Ok, ich bin mir nicht sicher, warum dbWriteTable()
würde scheitern; Möglicherweise gibt es eine Art Versions-/Protokollkonflikt. Vielleicht könnten Sie versuchen, die neuesten Versionen von R, das RPostgreSQL-Paket, zu installieren und den PostgreSQL-Server auf Ihrem System zu aktualisieren, falls möglich.
Bezüglich des insert into
Problemumgehung für große Datenmengen fehlschlägt, was in der IT-Welt oft getan wird, wenn große Datenmengen verschoben werden müssen und eine One-Shot-Übertragung nicht durchführbar/unpraktisch/unzuverlässig ist, wird manchmal als Batching bezeichnet oder Stapelverarbeitung
. Grundsätzlich teilen Sie die Daten in kleinere Blöcke auf und senden jeden Block einzeln.
Als zufälliges Beispiel habe ich vor einigen Jahren einen Java-Code geschrieben, um Mitarbeiterinformationen von einem HR-LDAP-Server abzufragen, der darauf beschränkt war, nur 1000 Datensätze gleichzeitig bereitzustellen. Also musste ich im Grunde eine Schleife schreiben, um immer dieselbe Anfrage zu senden (wobei der Abfragestatus mit eine Art seltsamer Cookie-basierter Mechanismus ) und Sammeln der Datensätze in einer lokalen Datenbank, bis der Server die Abfrage als abgeschlossen gemeldet hat.

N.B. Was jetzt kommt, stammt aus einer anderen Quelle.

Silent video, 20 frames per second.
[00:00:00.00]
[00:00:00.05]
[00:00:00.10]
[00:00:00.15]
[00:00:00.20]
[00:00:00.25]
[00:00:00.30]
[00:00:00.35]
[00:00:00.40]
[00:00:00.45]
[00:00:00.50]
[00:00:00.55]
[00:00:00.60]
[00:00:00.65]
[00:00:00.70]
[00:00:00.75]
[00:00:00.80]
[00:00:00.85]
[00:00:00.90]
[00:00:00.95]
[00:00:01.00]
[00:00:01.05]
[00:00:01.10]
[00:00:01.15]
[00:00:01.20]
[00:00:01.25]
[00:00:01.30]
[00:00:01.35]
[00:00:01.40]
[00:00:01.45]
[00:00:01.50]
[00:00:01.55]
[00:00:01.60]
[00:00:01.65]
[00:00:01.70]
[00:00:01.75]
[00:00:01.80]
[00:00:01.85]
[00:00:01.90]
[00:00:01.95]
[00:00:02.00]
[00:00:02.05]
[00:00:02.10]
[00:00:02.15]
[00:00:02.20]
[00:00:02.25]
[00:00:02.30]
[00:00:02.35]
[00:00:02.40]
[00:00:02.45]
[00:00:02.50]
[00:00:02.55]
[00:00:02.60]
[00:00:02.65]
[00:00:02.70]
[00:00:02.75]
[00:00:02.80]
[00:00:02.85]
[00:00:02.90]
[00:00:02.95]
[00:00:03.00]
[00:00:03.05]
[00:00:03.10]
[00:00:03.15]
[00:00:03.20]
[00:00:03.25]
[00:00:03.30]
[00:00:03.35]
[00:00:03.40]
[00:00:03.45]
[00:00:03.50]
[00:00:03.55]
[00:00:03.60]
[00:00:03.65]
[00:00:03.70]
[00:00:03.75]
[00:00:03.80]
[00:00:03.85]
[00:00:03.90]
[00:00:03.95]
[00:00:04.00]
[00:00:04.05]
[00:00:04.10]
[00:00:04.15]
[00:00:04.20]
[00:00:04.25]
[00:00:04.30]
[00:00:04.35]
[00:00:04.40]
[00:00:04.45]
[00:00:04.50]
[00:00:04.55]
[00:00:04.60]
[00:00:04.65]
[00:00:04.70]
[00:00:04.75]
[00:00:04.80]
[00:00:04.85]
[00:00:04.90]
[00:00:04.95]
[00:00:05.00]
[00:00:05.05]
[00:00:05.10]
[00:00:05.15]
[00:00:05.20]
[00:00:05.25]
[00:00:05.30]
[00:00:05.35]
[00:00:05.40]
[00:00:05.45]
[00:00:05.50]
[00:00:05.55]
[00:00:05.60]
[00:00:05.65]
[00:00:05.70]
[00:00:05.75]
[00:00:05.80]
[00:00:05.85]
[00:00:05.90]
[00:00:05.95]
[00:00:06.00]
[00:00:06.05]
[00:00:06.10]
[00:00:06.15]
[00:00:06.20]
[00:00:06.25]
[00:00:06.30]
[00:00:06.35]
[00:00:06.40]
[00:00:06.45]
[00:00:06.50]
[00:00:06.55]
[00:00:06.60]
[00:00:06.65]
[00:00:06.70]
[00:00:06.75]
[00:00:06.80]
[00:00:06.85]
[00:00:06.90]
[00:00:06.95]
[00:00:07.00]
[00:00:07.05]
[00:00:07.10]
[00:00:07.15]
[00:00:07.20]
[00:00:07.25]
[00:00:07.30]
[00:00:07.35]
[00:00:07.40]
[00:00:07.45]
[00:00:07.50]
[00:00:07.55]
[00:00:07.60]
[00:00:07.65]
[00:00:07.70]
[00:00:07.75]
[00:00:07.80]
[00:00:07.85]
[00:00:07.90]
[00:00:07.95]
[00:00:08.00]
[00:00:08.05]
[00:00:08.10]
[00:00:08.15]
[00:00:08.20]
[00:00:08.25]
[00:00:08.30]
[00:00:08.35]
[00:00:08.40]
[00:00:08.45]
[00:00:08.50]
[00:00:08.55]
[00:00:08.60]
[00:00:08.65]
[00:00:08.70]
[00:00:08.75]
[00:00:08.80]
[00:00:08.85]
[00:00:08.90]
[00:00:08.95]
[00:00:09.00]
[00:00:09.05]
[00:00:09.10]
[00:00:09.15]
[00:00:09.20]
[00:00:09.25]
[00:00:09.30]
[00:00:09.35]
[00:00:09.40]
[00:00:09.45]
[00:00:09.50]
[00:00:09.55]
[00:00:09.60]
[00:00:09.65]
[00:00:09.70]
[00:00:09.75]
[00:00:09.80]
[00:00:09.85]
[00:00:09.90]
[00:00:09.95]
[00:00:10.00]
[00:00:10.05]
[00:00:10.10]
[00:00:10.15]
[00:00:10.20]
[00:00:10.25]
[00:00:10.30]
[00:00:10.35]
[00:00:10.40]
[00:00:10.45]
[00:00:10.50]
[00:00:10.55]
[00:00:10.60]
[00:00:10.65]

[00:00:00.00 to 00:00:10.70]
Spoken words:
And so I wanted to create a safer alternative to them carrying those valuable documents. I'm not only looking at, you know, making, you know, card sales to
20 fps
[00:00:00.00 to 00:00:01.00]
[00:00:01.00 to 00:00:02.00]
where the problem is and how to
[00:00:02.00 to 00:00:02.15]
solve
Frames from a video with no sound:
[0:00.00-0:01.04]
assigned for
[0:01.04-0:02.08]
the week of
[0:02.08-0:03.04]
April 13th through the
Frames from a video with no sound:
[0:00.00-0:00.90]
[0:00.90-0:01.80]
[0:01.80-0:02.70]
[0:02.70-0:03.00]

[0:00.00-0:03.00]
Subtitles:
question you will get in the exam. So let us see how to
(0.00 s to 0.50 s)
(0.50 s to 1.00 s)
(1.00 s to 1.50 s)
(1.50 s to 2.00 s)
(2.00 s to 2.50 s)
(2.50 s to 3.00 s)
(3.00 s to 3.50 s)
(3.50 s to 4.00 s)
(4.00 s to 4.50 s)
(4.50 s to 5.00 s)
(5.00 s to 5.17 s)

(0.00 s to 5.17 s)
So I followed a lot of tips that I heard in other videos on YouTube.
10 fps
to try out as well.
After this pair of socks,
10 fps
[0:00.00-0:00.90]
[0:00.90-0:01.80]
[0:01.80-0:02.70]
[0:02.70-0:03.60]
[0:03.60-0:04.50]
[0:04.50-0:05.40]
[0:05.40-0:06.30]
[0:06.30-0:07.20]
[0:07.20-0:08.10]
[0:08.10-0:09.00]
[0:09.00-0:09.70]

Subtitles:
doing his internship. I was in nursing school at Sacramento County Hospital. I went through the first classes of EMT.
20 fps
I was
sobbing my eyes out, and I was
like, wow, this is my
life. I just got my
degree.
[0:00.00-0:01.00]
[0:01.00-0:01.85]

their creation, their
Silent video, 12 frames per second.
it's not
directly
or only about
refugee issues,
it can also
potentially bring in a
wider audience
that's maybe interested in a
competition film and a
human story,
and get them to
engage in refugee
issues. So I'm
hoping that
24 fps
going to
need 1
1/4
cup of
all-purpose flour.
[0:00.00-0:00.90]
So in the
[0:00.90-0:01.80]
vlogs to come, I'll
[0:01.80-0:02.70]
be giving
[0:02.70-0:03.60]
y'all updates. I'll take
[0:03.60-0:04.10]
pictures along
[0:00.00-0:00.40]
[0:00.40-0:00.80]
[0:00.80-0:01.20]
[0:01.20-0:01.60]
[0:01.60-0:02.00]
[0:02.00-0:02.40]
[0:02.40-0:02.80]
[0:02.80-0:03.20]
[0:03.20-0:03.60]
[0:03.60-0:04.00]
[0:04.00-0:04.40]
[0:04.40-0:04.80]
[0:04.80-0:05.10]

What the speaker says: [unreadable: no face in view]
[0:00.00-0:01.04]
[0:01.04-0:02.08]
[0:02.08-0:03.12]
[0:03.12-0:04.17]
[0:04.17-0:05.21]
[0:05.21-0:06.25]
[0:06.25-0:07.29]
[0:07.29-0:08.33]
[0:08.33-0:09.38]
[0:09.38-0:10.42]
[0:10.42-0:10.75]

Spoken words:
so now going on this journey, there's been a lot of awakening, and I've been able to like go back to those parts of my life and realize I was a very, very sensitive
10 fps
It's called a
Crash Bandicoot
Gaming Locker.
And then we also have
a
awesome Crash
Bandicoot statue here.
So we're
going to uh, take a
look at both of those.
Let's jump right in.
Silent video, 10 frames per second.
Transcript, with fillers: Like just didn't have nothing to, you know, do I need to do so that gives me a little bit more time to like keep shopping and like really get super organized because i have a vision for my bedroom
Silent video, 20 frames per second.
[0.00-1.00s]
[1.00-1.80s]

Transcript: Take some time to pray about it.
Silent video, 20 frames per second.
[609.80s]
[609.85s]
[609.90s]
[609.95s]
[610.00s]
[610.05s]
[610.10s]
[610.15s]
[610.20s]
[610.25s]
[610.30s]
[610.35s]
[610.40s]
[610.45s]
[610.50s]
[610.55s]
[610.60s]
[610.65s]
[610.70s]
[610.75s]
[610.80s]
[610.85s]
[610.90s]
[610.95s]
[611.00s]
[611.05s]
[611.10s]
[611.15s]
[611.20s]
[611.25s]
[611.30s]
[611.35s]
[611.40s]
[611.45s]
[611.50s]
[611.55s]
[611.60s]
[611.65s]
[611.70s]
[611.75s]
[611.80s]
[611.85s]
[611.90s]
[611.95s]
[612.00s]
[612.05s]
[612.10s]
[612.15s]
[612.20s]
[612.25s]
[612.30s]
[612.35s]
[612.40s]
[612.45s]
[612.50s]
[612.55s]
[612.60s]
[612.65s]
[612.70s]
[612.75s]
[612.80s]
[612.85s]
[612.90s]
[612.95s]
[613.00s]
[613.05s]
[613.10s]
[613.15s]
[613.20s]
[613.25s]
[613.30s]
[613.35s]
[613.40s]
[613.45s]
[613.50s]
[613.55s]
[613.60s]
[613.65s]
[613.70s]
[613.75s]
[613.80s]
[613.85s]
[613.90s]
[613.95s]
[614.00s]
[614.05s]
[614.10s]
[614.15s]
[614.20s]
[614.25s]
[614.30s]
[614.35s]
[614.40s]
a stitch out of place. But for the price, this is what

Hier ist ein Code, der die SQL manuell erstellt, um eine leere Tabelle basierend auf einem bestimmten data.frame zu erstellen und dann den Inhalt des data.frame mit einer parametrisierten Stapelgröße in die Tabelle einzufügen. Es basiert hauptsächlich auf Aufrufen von paste()
zum Erstellen der SQL-Strings und dbSendQuery()
um die eigentlichen Anfragen zu senden. Ich verwende auch postgresqlDataType()
für die Tabellenerstellung.
## connect to the DB
library('RPostgreSQL'); ## loads DBI automatically
drv <- dbDriver('PostgreSQL');
con <- dbConnect(drv,host=...,port=...,dbname=...,user=...,password=...);
## define helper functions
createEmptyTable <- function(con,tn,df) {
sql <- paste0("create table \"",tn,"\" (",paste0(collapse=',','"',names(df),'" ',sapply(df[0,],postgresqlDataType)),");");
dbSendQuery(con,sql);
invisible();
};
insertBatch <- function(con,tn,df,size=100L) {
if (nrow(df)==0L) return(invisible());
cnt <- (nrow(df)-1L)%/%size+1L;
for (i in seq(0L,len=cnt)) {
sql <- paste0("insert into \"",tn,"\" values (",do.call(paste,c(sep=',',collapse='),(',lapply(df[seq(i*size+1L,min(nrow(df),(i+1L)*size)),],shQuote))),");");
dbSendQuery(con,sql);
};
invisible();
};
## generate test data
NC <- 1e2L; NR <- 1e3L; df <- as.data.frame(replicate(NC,runif(NR)));
## run it
tn <- 't1';
dbRemoveTable(con,tn);
createEmptyTable(con,tn,df);
insertBatch(con,tn,df);
res <- dbReadTable(con,tn);
all.equal(df,res);
## [1] TRUE
Beachten Sie, dass ich mir nicht die Mühe gemacht habe, row.names
voranzustellen -Spalte in die Datenbanktabelle, im Gegensatz zu dbWriteTable()
, die immer eine solche Spalte zu enthalten scheint (und anscheinend keine Möglichkeit bietet, dies zu verhindern).